» What you are asked to do:
Would you write out every entry exactly, but without the pictures?

» Records from a dataset:
☆ ☆ ☆

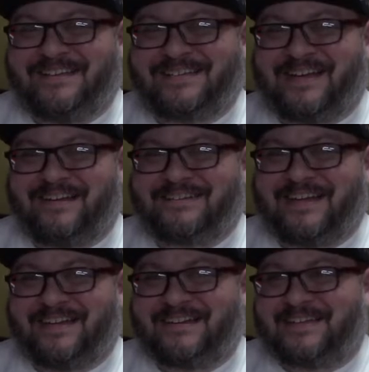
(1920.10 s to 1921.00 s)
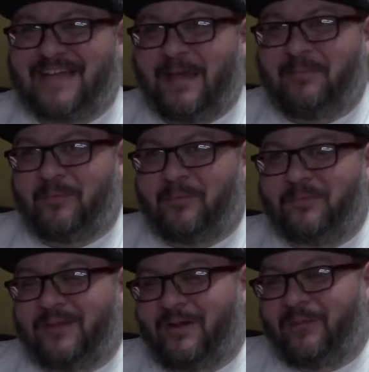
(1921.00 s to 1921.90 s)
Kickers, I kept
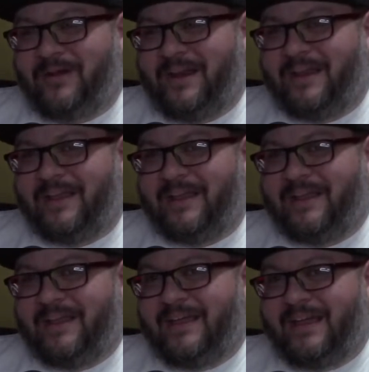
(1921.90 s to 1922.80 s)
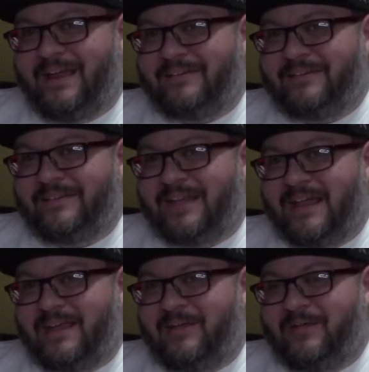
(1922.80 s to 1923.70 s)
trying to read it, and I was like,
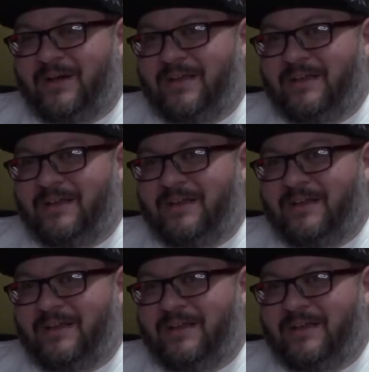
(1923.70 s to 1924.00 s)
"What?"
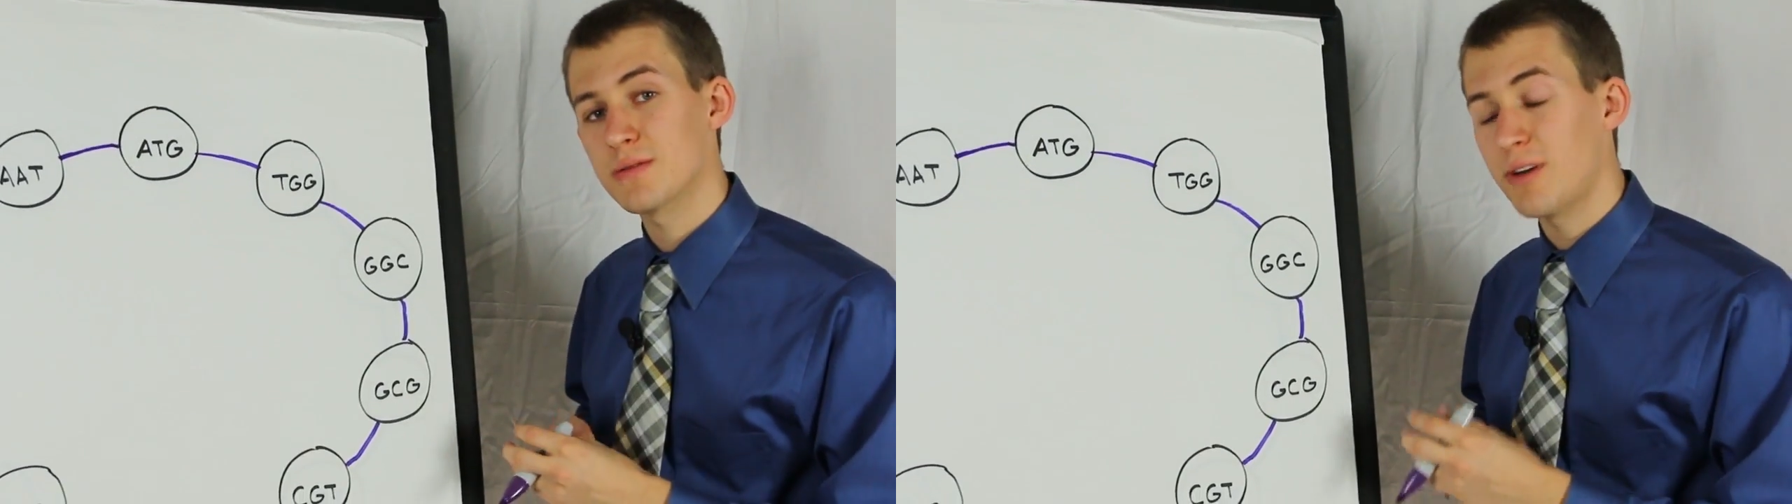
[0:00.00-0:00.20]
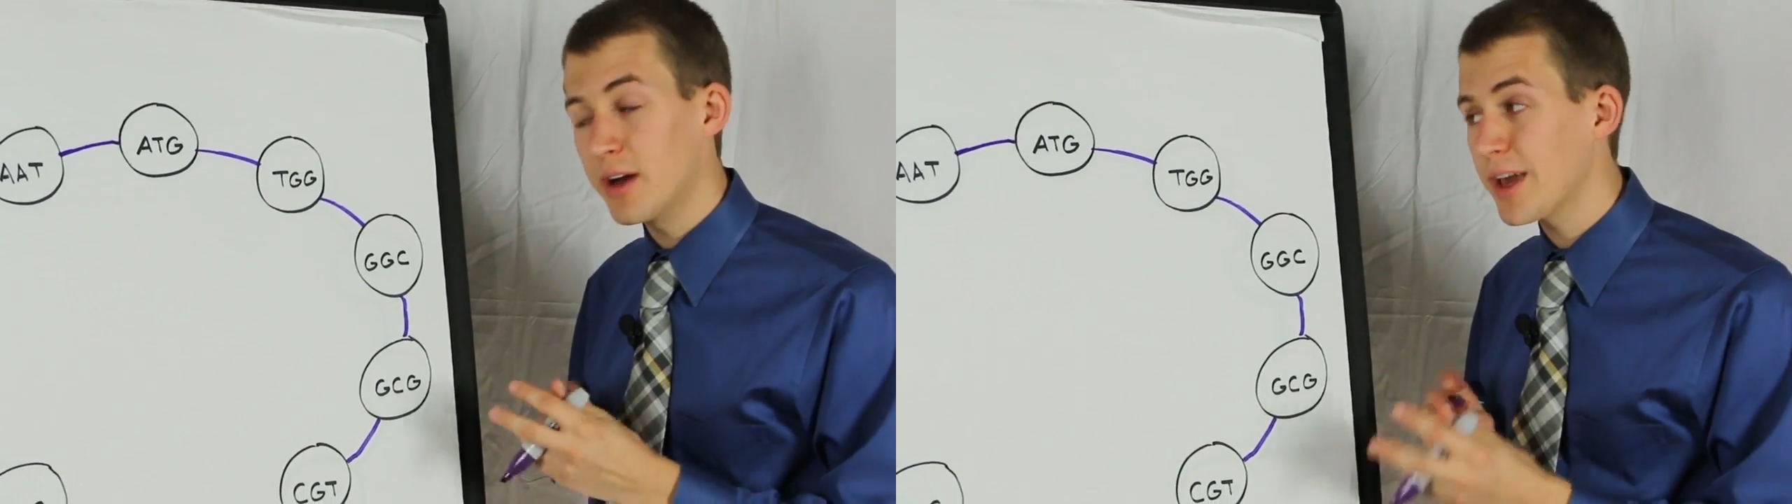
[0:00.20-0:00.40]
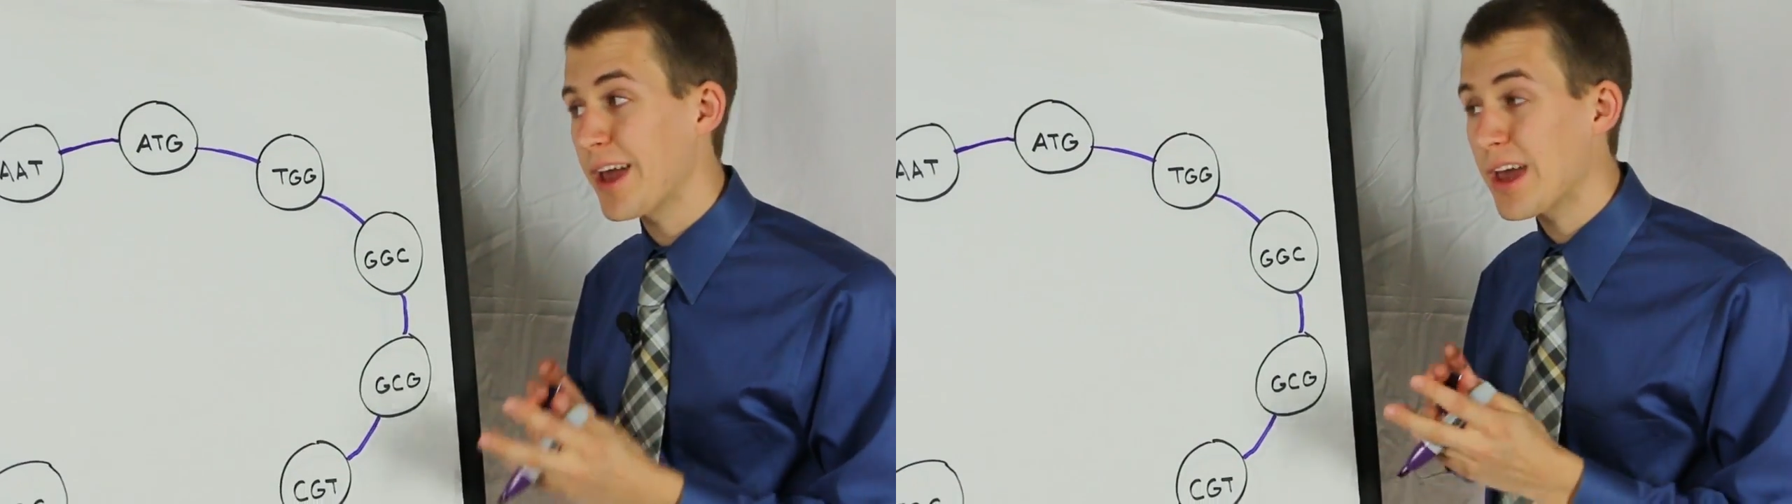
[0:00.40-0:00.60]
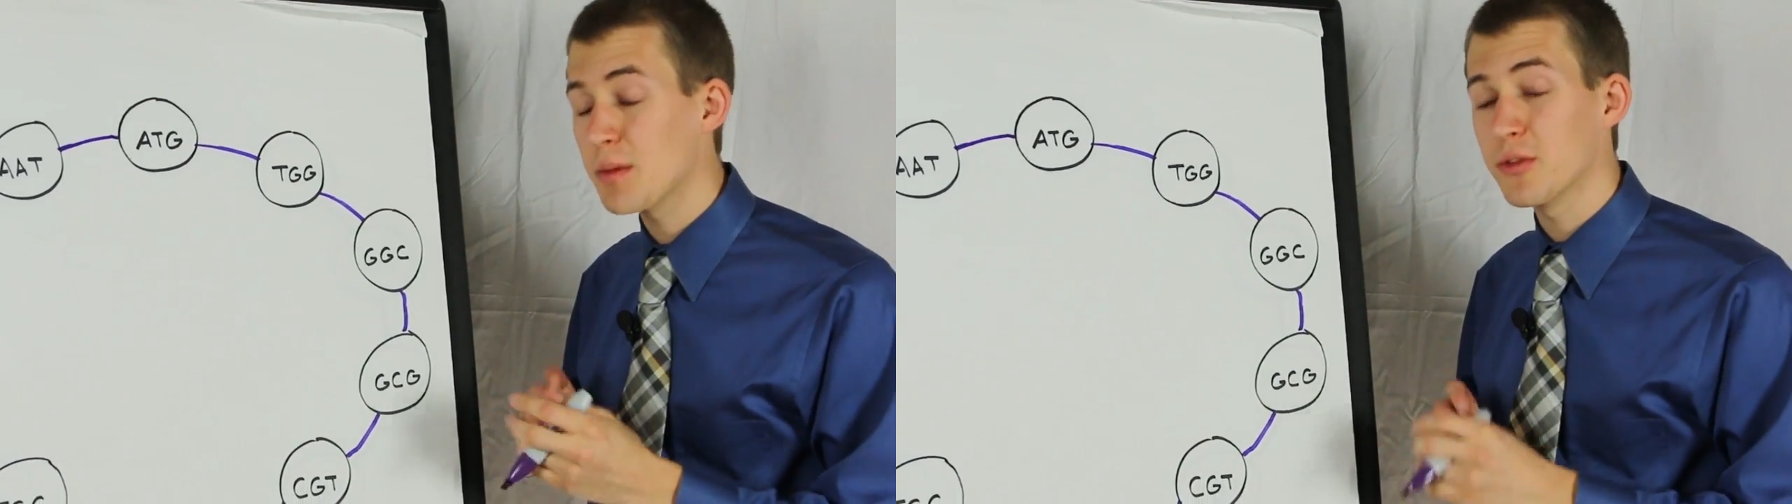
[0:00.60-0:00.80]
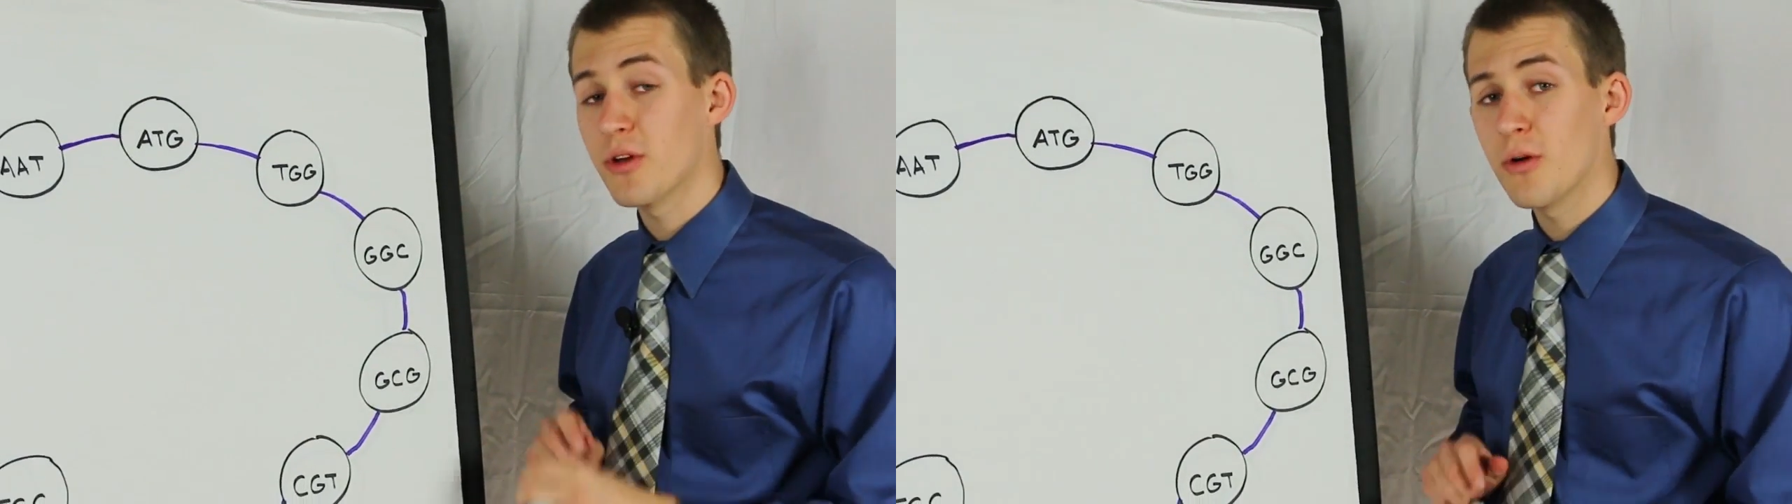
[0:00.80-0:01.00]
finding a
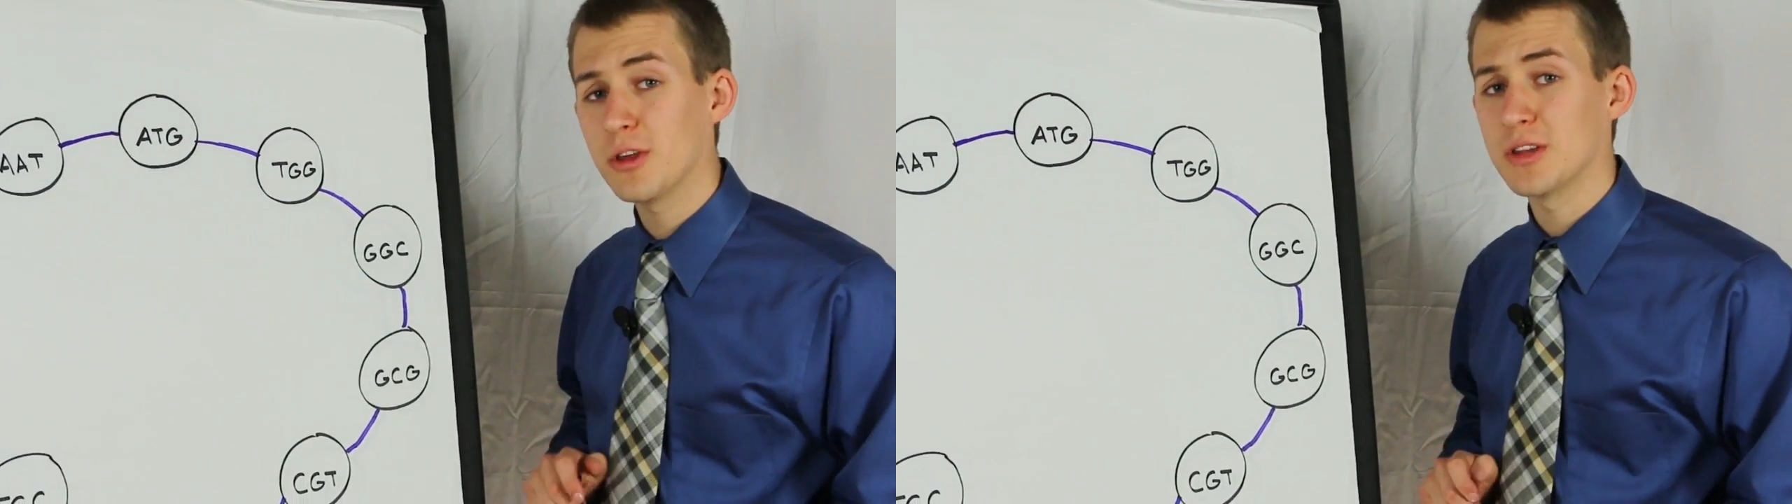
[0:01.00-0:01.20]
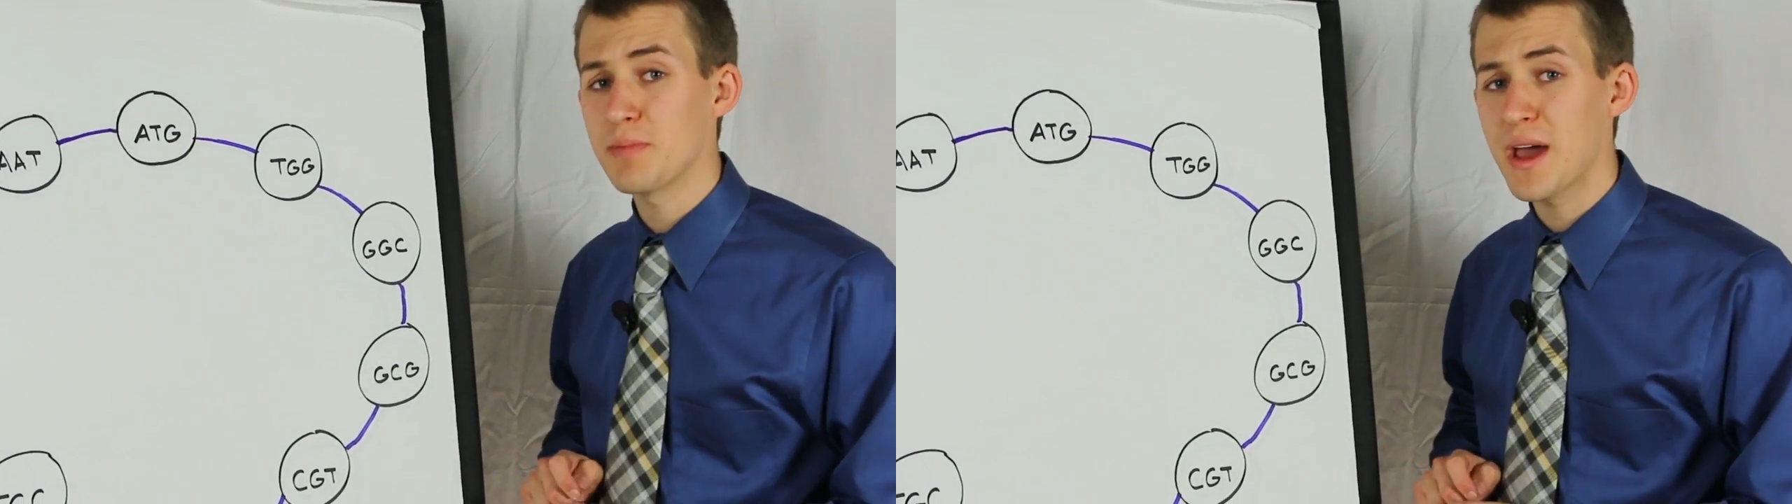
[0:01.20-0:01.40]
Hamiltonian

☆ ☆ ☆

» Written reply:
(1920.10 s to 1921.00 s)
(1921.00 s to 1921.90 s)
Kickers, I kept
(1921.90 s to 1922.80 s)
(1922.80 s to 1923.70 s)
trying to read it, and I was like,
(1923.70 s to 1924.00 s)
"What?"
[0:00.00-0:00.20]
[0:00.20-0:00.40]
[0:00.40-0:00.60]
[0:00.60-0:00.80]
[0:00.80-0:01.00]
finding a
[0:01.00-0:01.20]
[0:01.20-0:01.40]
Hamiltonian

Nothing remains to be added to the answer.